[Start of section]

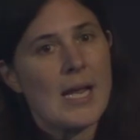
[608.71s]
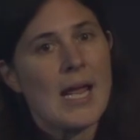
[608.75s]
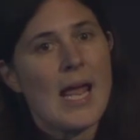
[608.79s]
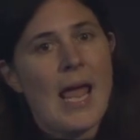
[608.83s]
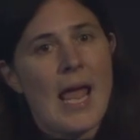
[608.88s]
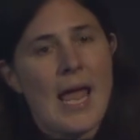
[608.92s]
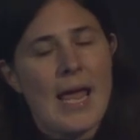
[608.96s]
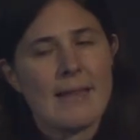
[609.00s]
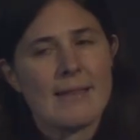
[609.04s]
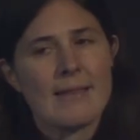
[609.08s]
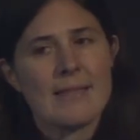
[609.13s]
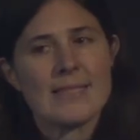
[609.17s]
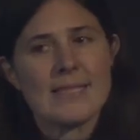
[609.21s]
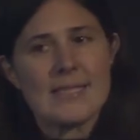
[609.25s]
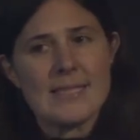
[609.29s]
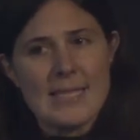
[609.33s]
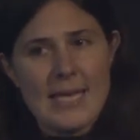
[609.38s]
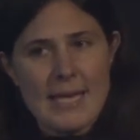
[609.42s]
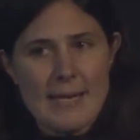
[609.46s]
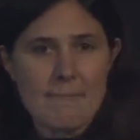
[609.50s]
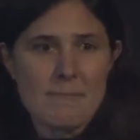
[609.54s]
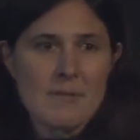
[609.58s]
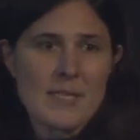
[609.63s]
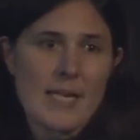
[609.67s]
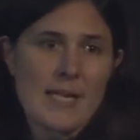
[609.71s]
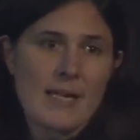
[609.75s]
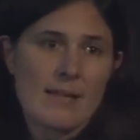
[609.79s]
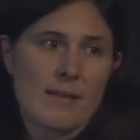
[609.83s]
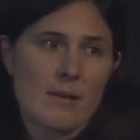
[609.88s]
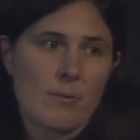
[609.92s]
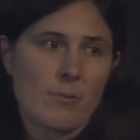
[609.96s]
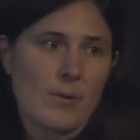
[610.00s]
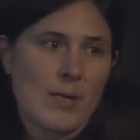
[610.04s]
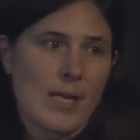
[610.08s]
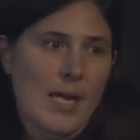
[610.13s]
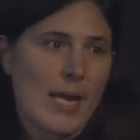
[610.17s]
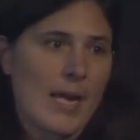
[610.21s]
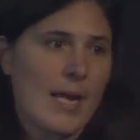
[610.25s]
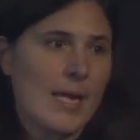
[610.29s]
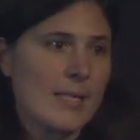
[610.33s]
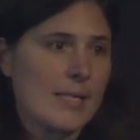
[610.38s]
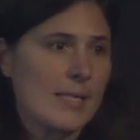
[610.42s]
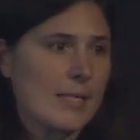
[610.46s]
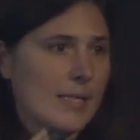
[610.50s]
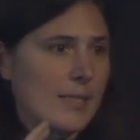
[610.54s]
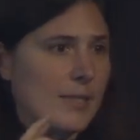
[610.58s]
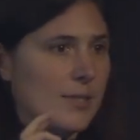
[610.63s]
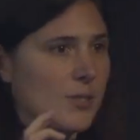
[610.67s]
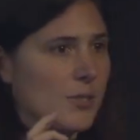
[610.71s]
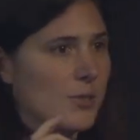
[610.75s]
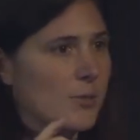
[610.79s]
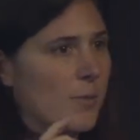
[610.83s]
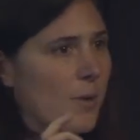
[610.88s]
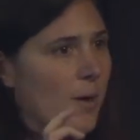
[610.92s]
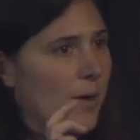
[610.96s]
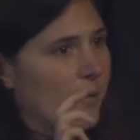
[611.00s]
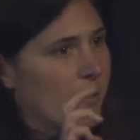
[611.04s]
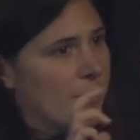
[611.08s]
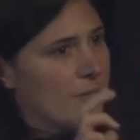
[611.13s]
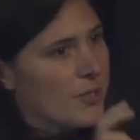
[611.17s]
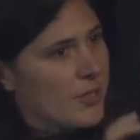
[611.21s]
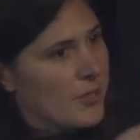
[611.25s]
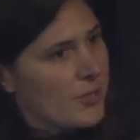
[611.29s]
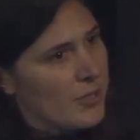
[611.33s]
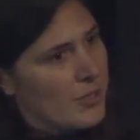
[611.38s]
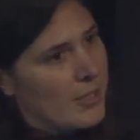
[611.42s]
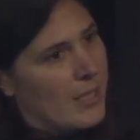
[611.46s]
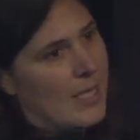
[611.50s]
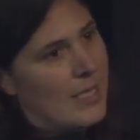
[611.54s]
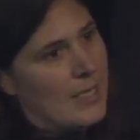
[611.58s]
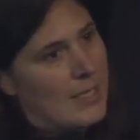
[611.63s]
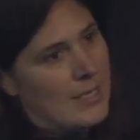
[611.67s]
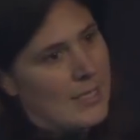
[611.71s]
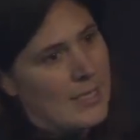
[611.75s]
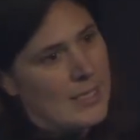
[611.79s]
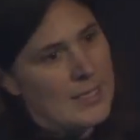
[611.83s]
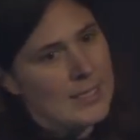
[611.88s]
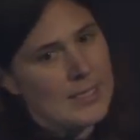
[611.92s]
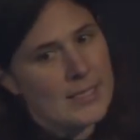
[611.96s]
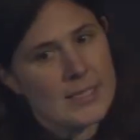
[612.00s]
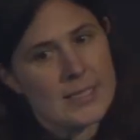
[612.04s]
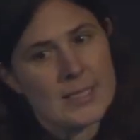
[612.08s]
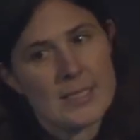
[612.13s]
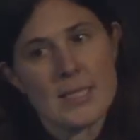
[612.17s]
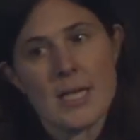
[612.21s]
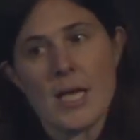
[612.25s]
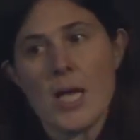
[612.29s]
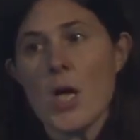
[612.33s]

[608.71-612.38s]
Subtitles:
And the same day that we handed it to our internal analysts,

[End of section]

• **What is expected**: The output has to match the data above line for line, except that pictures are dropped.

• **Task response**:
[608.71s]
[608.75s]
[608.79s]
[608.83s]
[608.88s]
[608.92s]
[608.96s]
[609.00s]
[609.04s]
[609.08s]
[609.13s]
[609.17s]
[609.21s]
[609.25s]
[609.29s]
[609.33s]
[609.38s]
[609.42s]
[609.46s]
[609.50s]
[609.54s]
[609.58s]
[609.63s]
[609.67s]
[609.71s]
[609.75s]
[609.79s]
[609.83s]
[609.88s]
[609.92s]
[609.96s]
[610.00s]
[610.04s]
[610.08s]
[610.13s]
[610.17s]
[610.21s]
[610.25s]
[610.29s]
[610.33s]
[610.38s]
[610.42s]
[610.46s]
[610.50s]
[610.54s]
[610.58s]
[610.63s]
[610.67s]
[610.71s]
[610.75s]
[610.79s]
[610.83s]
[610.88s]
[610.92s]
[610.96s]
[611.00s]
[611.04s]
[611.08s]
[611.13s]
[611.17s]
[611.21s]
[611.25s]
[611.29s]
[611.33s]
[611.38s]
[611.42s]
[611.46s]
[611.50s]
[611.54s]
[611.58s]
[611.63s]
[611.67s]
[611.71s]
[611.75s]
[611.79s]
[611.83s]
[611.88s]
[611.92s]
[611.96s]
[612.00s]
[612.04s]
[612.08s]
[612.13s]
[612.17s]
[612.21s]
[612.25s]
[612.29s]
[612.33s]

[608.71-612.38s]
Subtitles:
And the same day that we handed it to our internal analysts,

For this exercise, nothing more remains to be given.